- What you need to do: Without including any picture, return the complete set of records exactly.

____________________

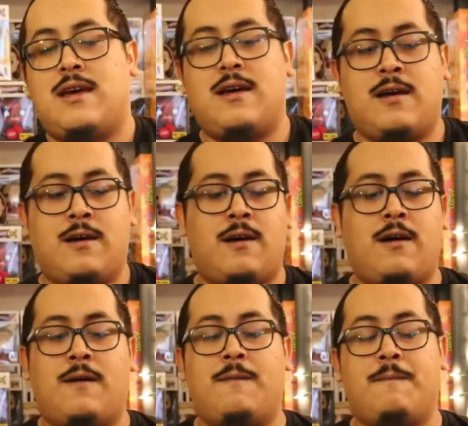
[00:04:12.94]

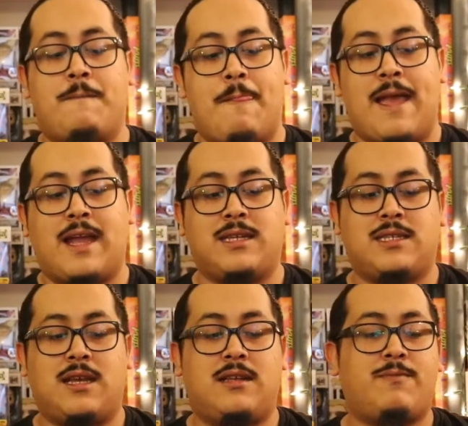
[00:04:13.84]
Um, like I
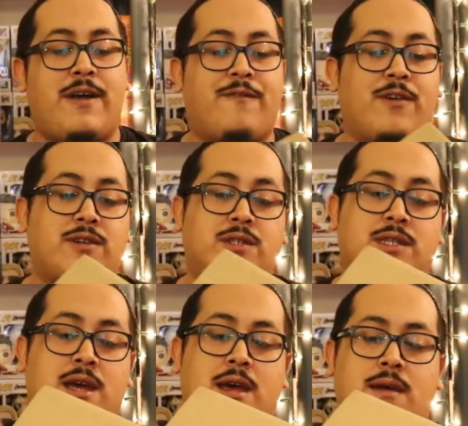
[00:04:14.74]
said, it's my
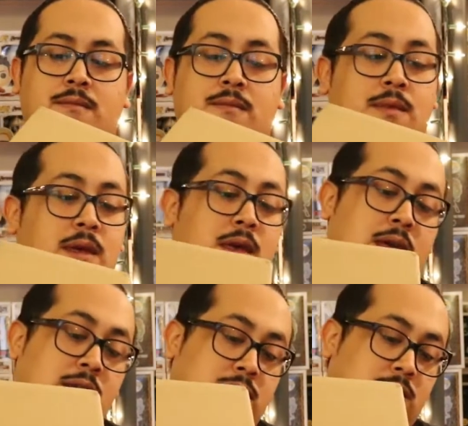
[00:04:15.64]
first time.
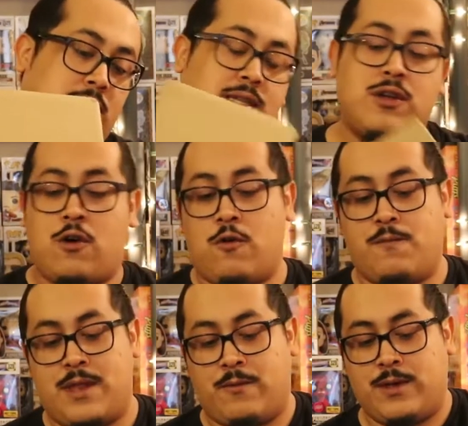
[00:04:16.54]
So let's
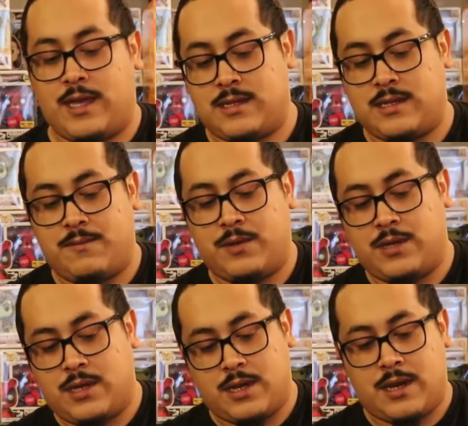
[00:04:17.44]
hope that we get something
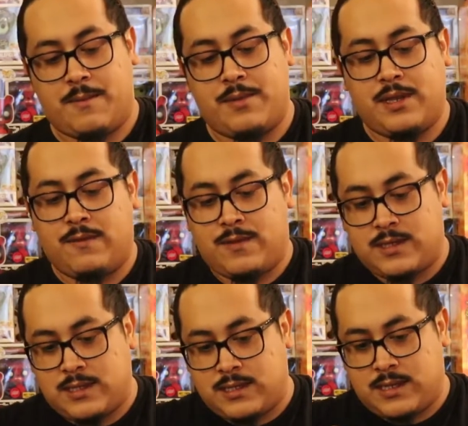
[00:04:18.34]
good. And I believe
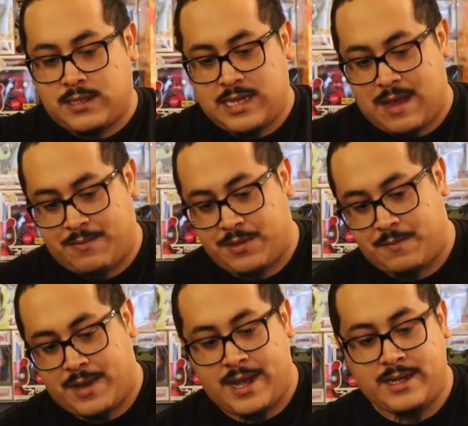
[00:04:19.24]
this is the top of the
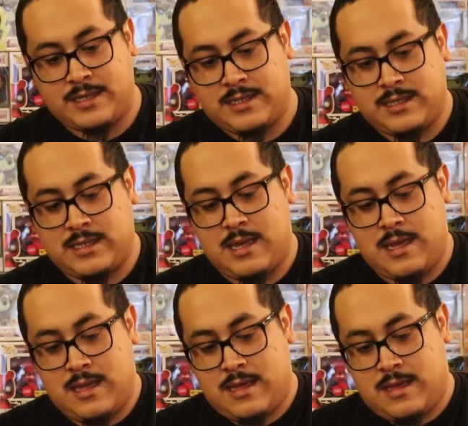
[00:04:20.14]
box
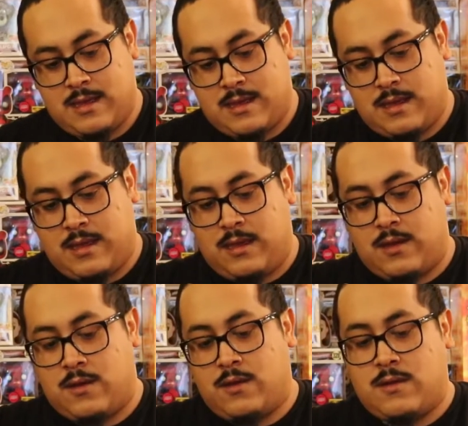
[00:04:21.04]

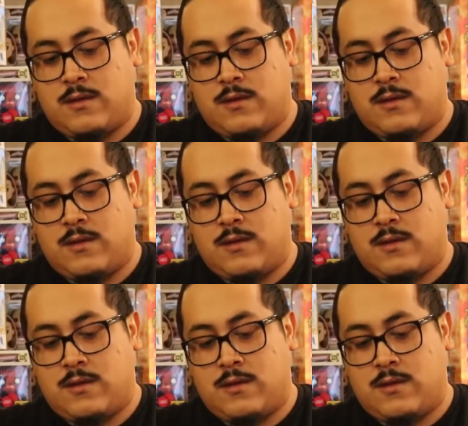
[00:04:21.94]
here.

____________________

- Result for this task:
[00:04:12.94]

[00:04:13.84]
Um, like I
[00:04:14.74]
said, it's my
[00:04:15.64]
first time.
[00:04:16.54]
So let's
[00:04:17.44]
hope that we get something
[00:04:18.34]
good. And I believe
[00:04:19.24]
this is the top of the
[00:04:20.14]
box
[00:04:21.04]

[00:04:21.94]
here.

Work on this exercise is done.